[Data excerpts]
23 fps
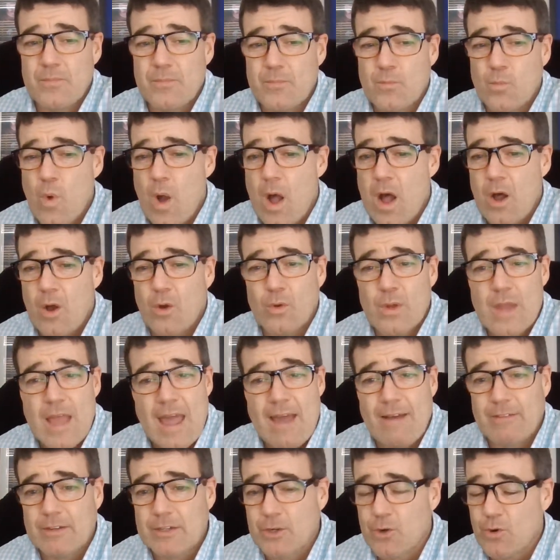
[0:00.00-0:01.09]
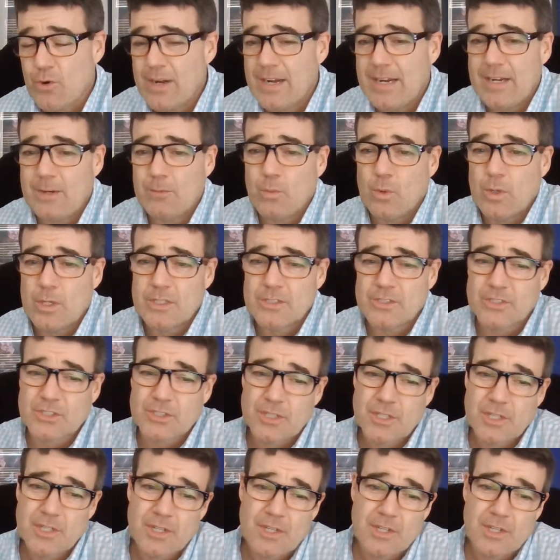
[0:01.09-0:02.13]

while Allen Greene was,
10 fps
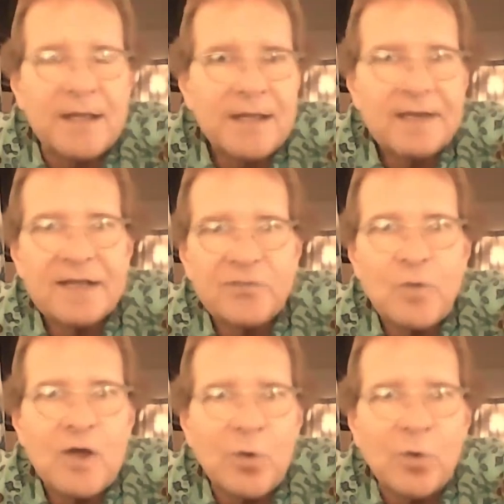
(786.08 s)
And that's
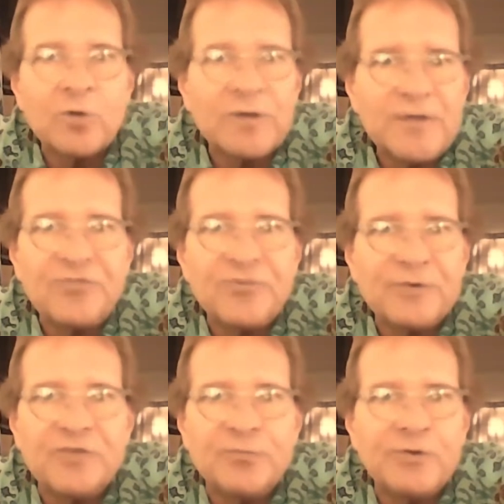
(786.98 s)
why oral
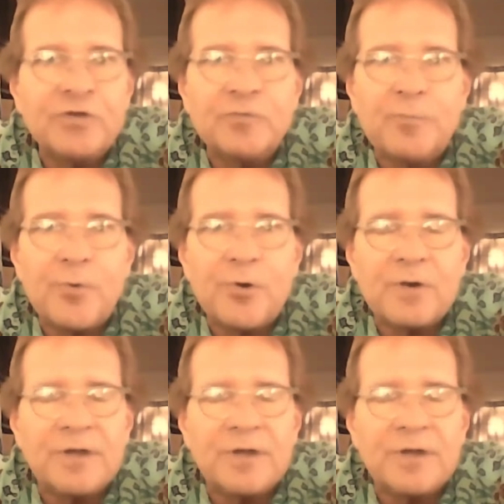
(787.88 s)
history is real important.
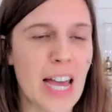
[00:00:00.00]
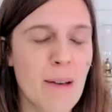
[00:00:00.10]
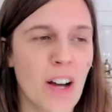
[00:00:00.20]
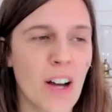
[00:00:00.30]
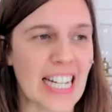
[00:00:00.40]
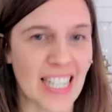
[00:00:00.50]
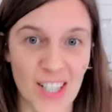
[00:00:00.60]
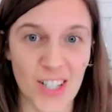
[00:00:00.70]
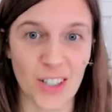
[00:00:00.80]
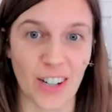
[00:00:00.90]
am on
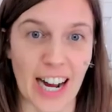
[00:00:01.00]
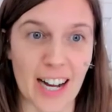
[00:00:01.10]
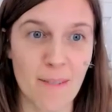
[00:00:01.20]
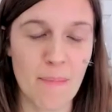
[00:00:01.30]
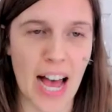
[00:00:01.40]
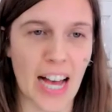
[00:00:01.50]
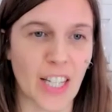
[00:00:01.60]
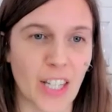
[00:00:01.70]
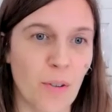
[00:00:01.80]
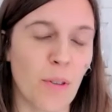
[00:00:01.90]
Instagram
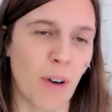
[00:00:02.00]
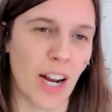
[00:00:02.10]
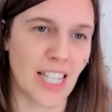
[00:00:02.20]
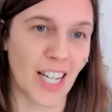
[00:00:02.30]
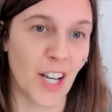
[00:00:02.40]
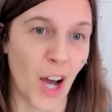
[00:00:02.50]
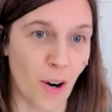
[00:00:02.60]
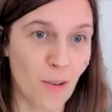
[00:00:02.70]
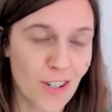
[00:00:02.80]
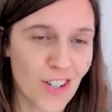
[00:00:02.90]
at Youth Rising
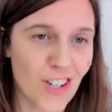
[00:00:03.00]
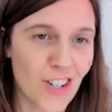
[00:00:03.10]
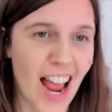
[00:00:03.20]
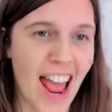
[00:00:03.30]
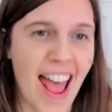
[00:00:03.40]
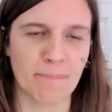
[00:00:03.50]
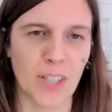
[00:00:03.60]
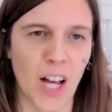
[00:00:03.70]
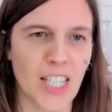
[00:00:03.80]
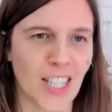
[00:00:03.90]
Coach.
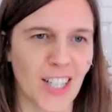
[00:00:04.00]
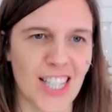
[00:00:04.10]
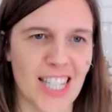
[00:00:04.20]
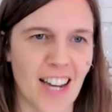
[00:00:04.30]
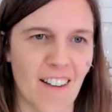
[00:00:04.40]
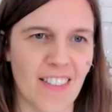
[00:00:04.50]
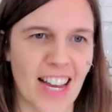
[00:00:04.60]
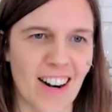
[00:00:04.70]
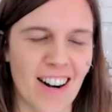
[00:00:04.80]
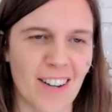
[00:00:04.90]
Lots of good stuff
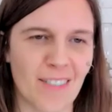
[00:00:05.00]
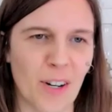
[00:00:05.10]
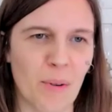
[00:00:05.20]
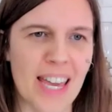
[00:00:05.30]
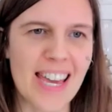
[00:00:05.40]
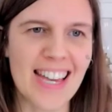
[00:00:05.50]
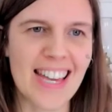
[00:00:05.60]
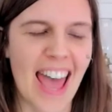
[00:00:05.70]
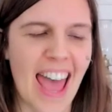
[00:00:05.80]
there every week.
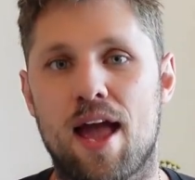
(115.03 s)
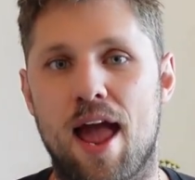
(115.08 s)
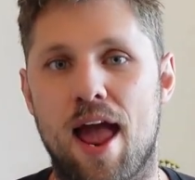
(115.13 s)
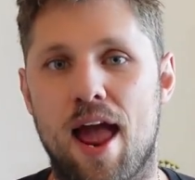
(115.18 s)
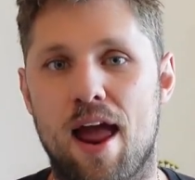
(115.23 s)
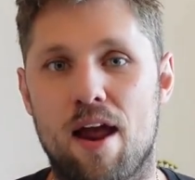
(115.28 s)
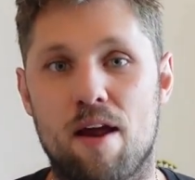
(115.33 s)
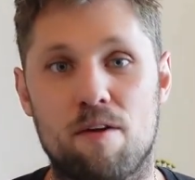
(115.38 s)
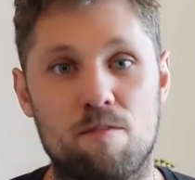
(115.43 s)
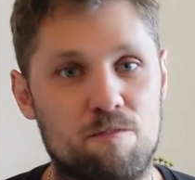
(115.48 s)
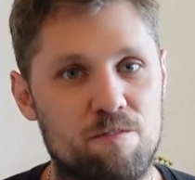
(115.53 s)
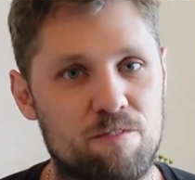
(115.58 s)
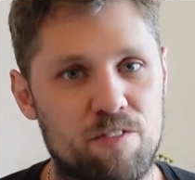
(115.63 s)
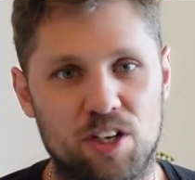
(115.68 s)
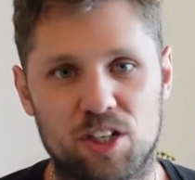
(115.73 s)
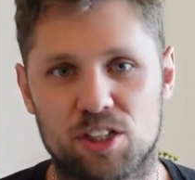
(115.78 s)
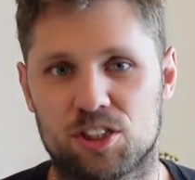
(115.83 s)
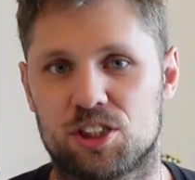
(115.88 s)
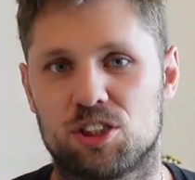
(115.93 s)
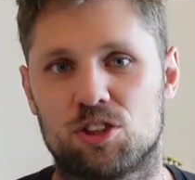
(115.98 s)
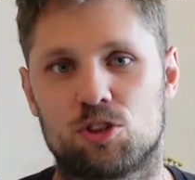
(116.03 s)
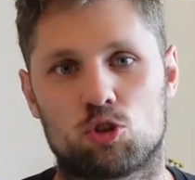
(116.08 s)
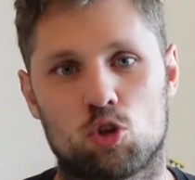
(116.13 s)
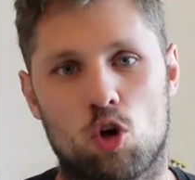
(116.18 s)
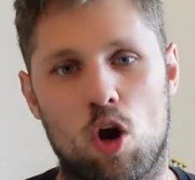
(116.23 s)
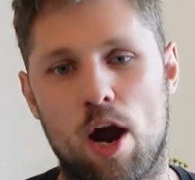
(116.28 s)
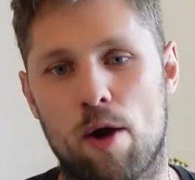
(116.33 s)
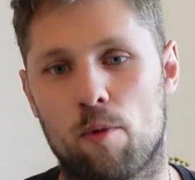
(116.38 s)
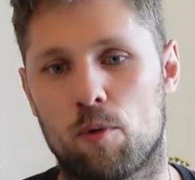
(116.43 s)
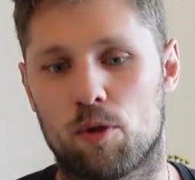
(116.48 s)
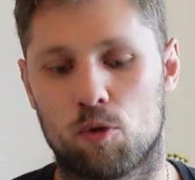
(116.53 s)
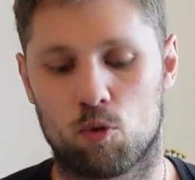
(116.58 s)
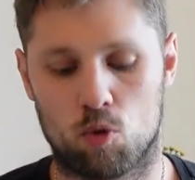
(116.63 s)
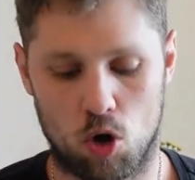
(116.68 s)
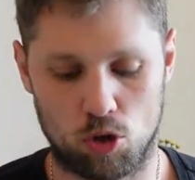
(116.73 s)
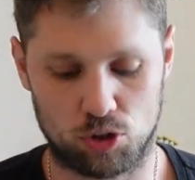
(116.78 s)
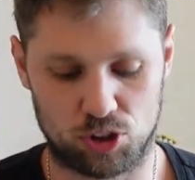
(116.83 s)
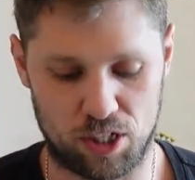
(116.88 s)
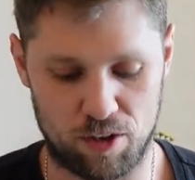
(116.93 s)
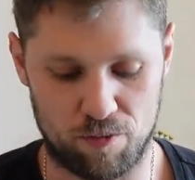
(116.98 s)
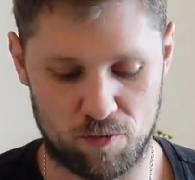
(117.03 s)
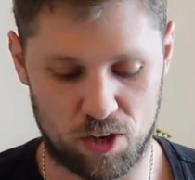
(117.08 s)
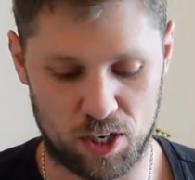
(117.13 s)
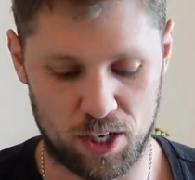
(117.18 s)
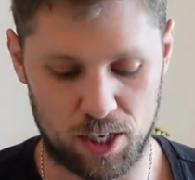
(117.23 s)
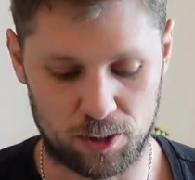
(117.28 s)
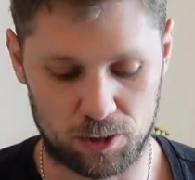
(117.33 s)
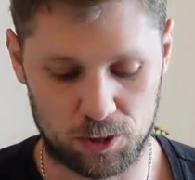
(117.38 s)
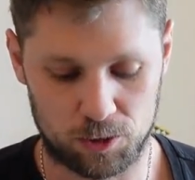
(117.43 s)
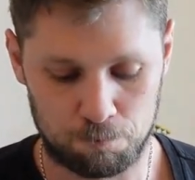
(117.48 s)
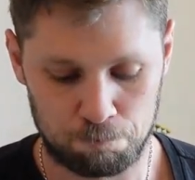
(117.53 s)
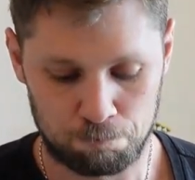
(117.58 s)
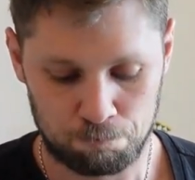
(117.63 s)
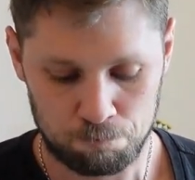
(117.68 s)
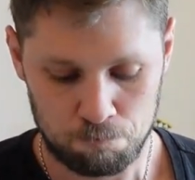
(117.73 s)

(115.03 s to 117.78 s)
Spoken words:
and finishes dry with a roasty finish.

- Task brief
Where an image appears in the data, skip it, and return the rest verbatim.

- Written solution
23 fps
[0:00.00-0:01.09]
[0:01.09-0:02.13]

while Allen Greene was,
10 fps
(786.08 s)
And that's
(786.98 s)
why oral
(787.88 s)
history is real important.
[00:00:00.00]
[00:00:00.10]
[00:00:00.20]
[00:00:00.30]
[00:00:00.40]
[00:00:00.50]
[00:00:00.60]
[00:00:00.70]
[00:00:00.80]
[00:00:00.90]
am on
[00:00:01.00]
[00:00:01.10]
[00:00:01.20]
[00:00:01.30]
[00:00:01.40]
[00:00:01.50]
[00:00:01.60]
[00:00:01.70]
[00:00:01.80]
[00:00:01.90]
Instagram
[00:00:02.00]
[00:00:02.10]
[00:00:02.20]
[00:00:02.30]
[00:00:02.40]
[00:00:02.50]
[00:00:02.60]
[00:00:02.70]
[00:00:02.80]
[00:00:02.90]
at Youth Rising
[00:00:03.00]
[00:00:03.10]
[00:00:03.20]
[00:00:03.30]
[00:00:03.40]
[00:00:03.50]
[00:00:03.60]
[00:00:03.70]
[00:00:03.80]
[00:00:03.90]
Coach.
[00:00:04.00]
[00:00:04.10]
[00:00:04.20]
[00:00:04.30]
[00:00:04.40]
[00:00:04.50]
[00:00:04.60]
[00:00:04.70]
[00:00:04.80]
[00:00:04.90]
Lots of good stuff
[00:00:05.00]
[00:00:05.10]
[00:00:05.20]
[00:00:05.30]
[00:00:05.40]
[00:00:05.50]
[00:00:05.60]
[00:00:05.70]
[00:00:05.80]
there every week.
(115.03 s)
(115.08 s)
(115.13 s)
(115.18 s)
(115.23 s)
(115.28 s)
(115.33 s)
(115.38 s)
(115.43 s)
(115.48 s)
(115.53 s)
(115.58 s)
(115.63 s)
(115.68 s)
(115.73 s)
(115.78 s)
(115.83 s)
(115.88 s)
(115.93 s)
(115.98 s)
(116.03 s)
(116.08 s)
(116.13 s)
(116.18 s)
(116.23 s)
(116.28 s)
(116.33 s)
(116.38 s)
(116.43 s)
(116.48 s)
(116.53 s)
(116.58 s)
(116.63 s)
(116.68 s)
(116.73 s)
(116.78 s)
(116.83 s)
(116.88 s)
(116.93 s)
(116.98 s)
(117.03 s)
(117.08 s)
(117.13 s)
(117.18 s)
(117.23 s)
(117.28 s)
(117.33 s)
(117.38 s)
(117.43 s)
(117.48 s)
(117.53 s)
(117.58 s)
(117.63 s)
(117.68 s)
(117.73 s)

(115.03 s to 117.78 s)
Spoken words:
and finishes dry with a roasty finish.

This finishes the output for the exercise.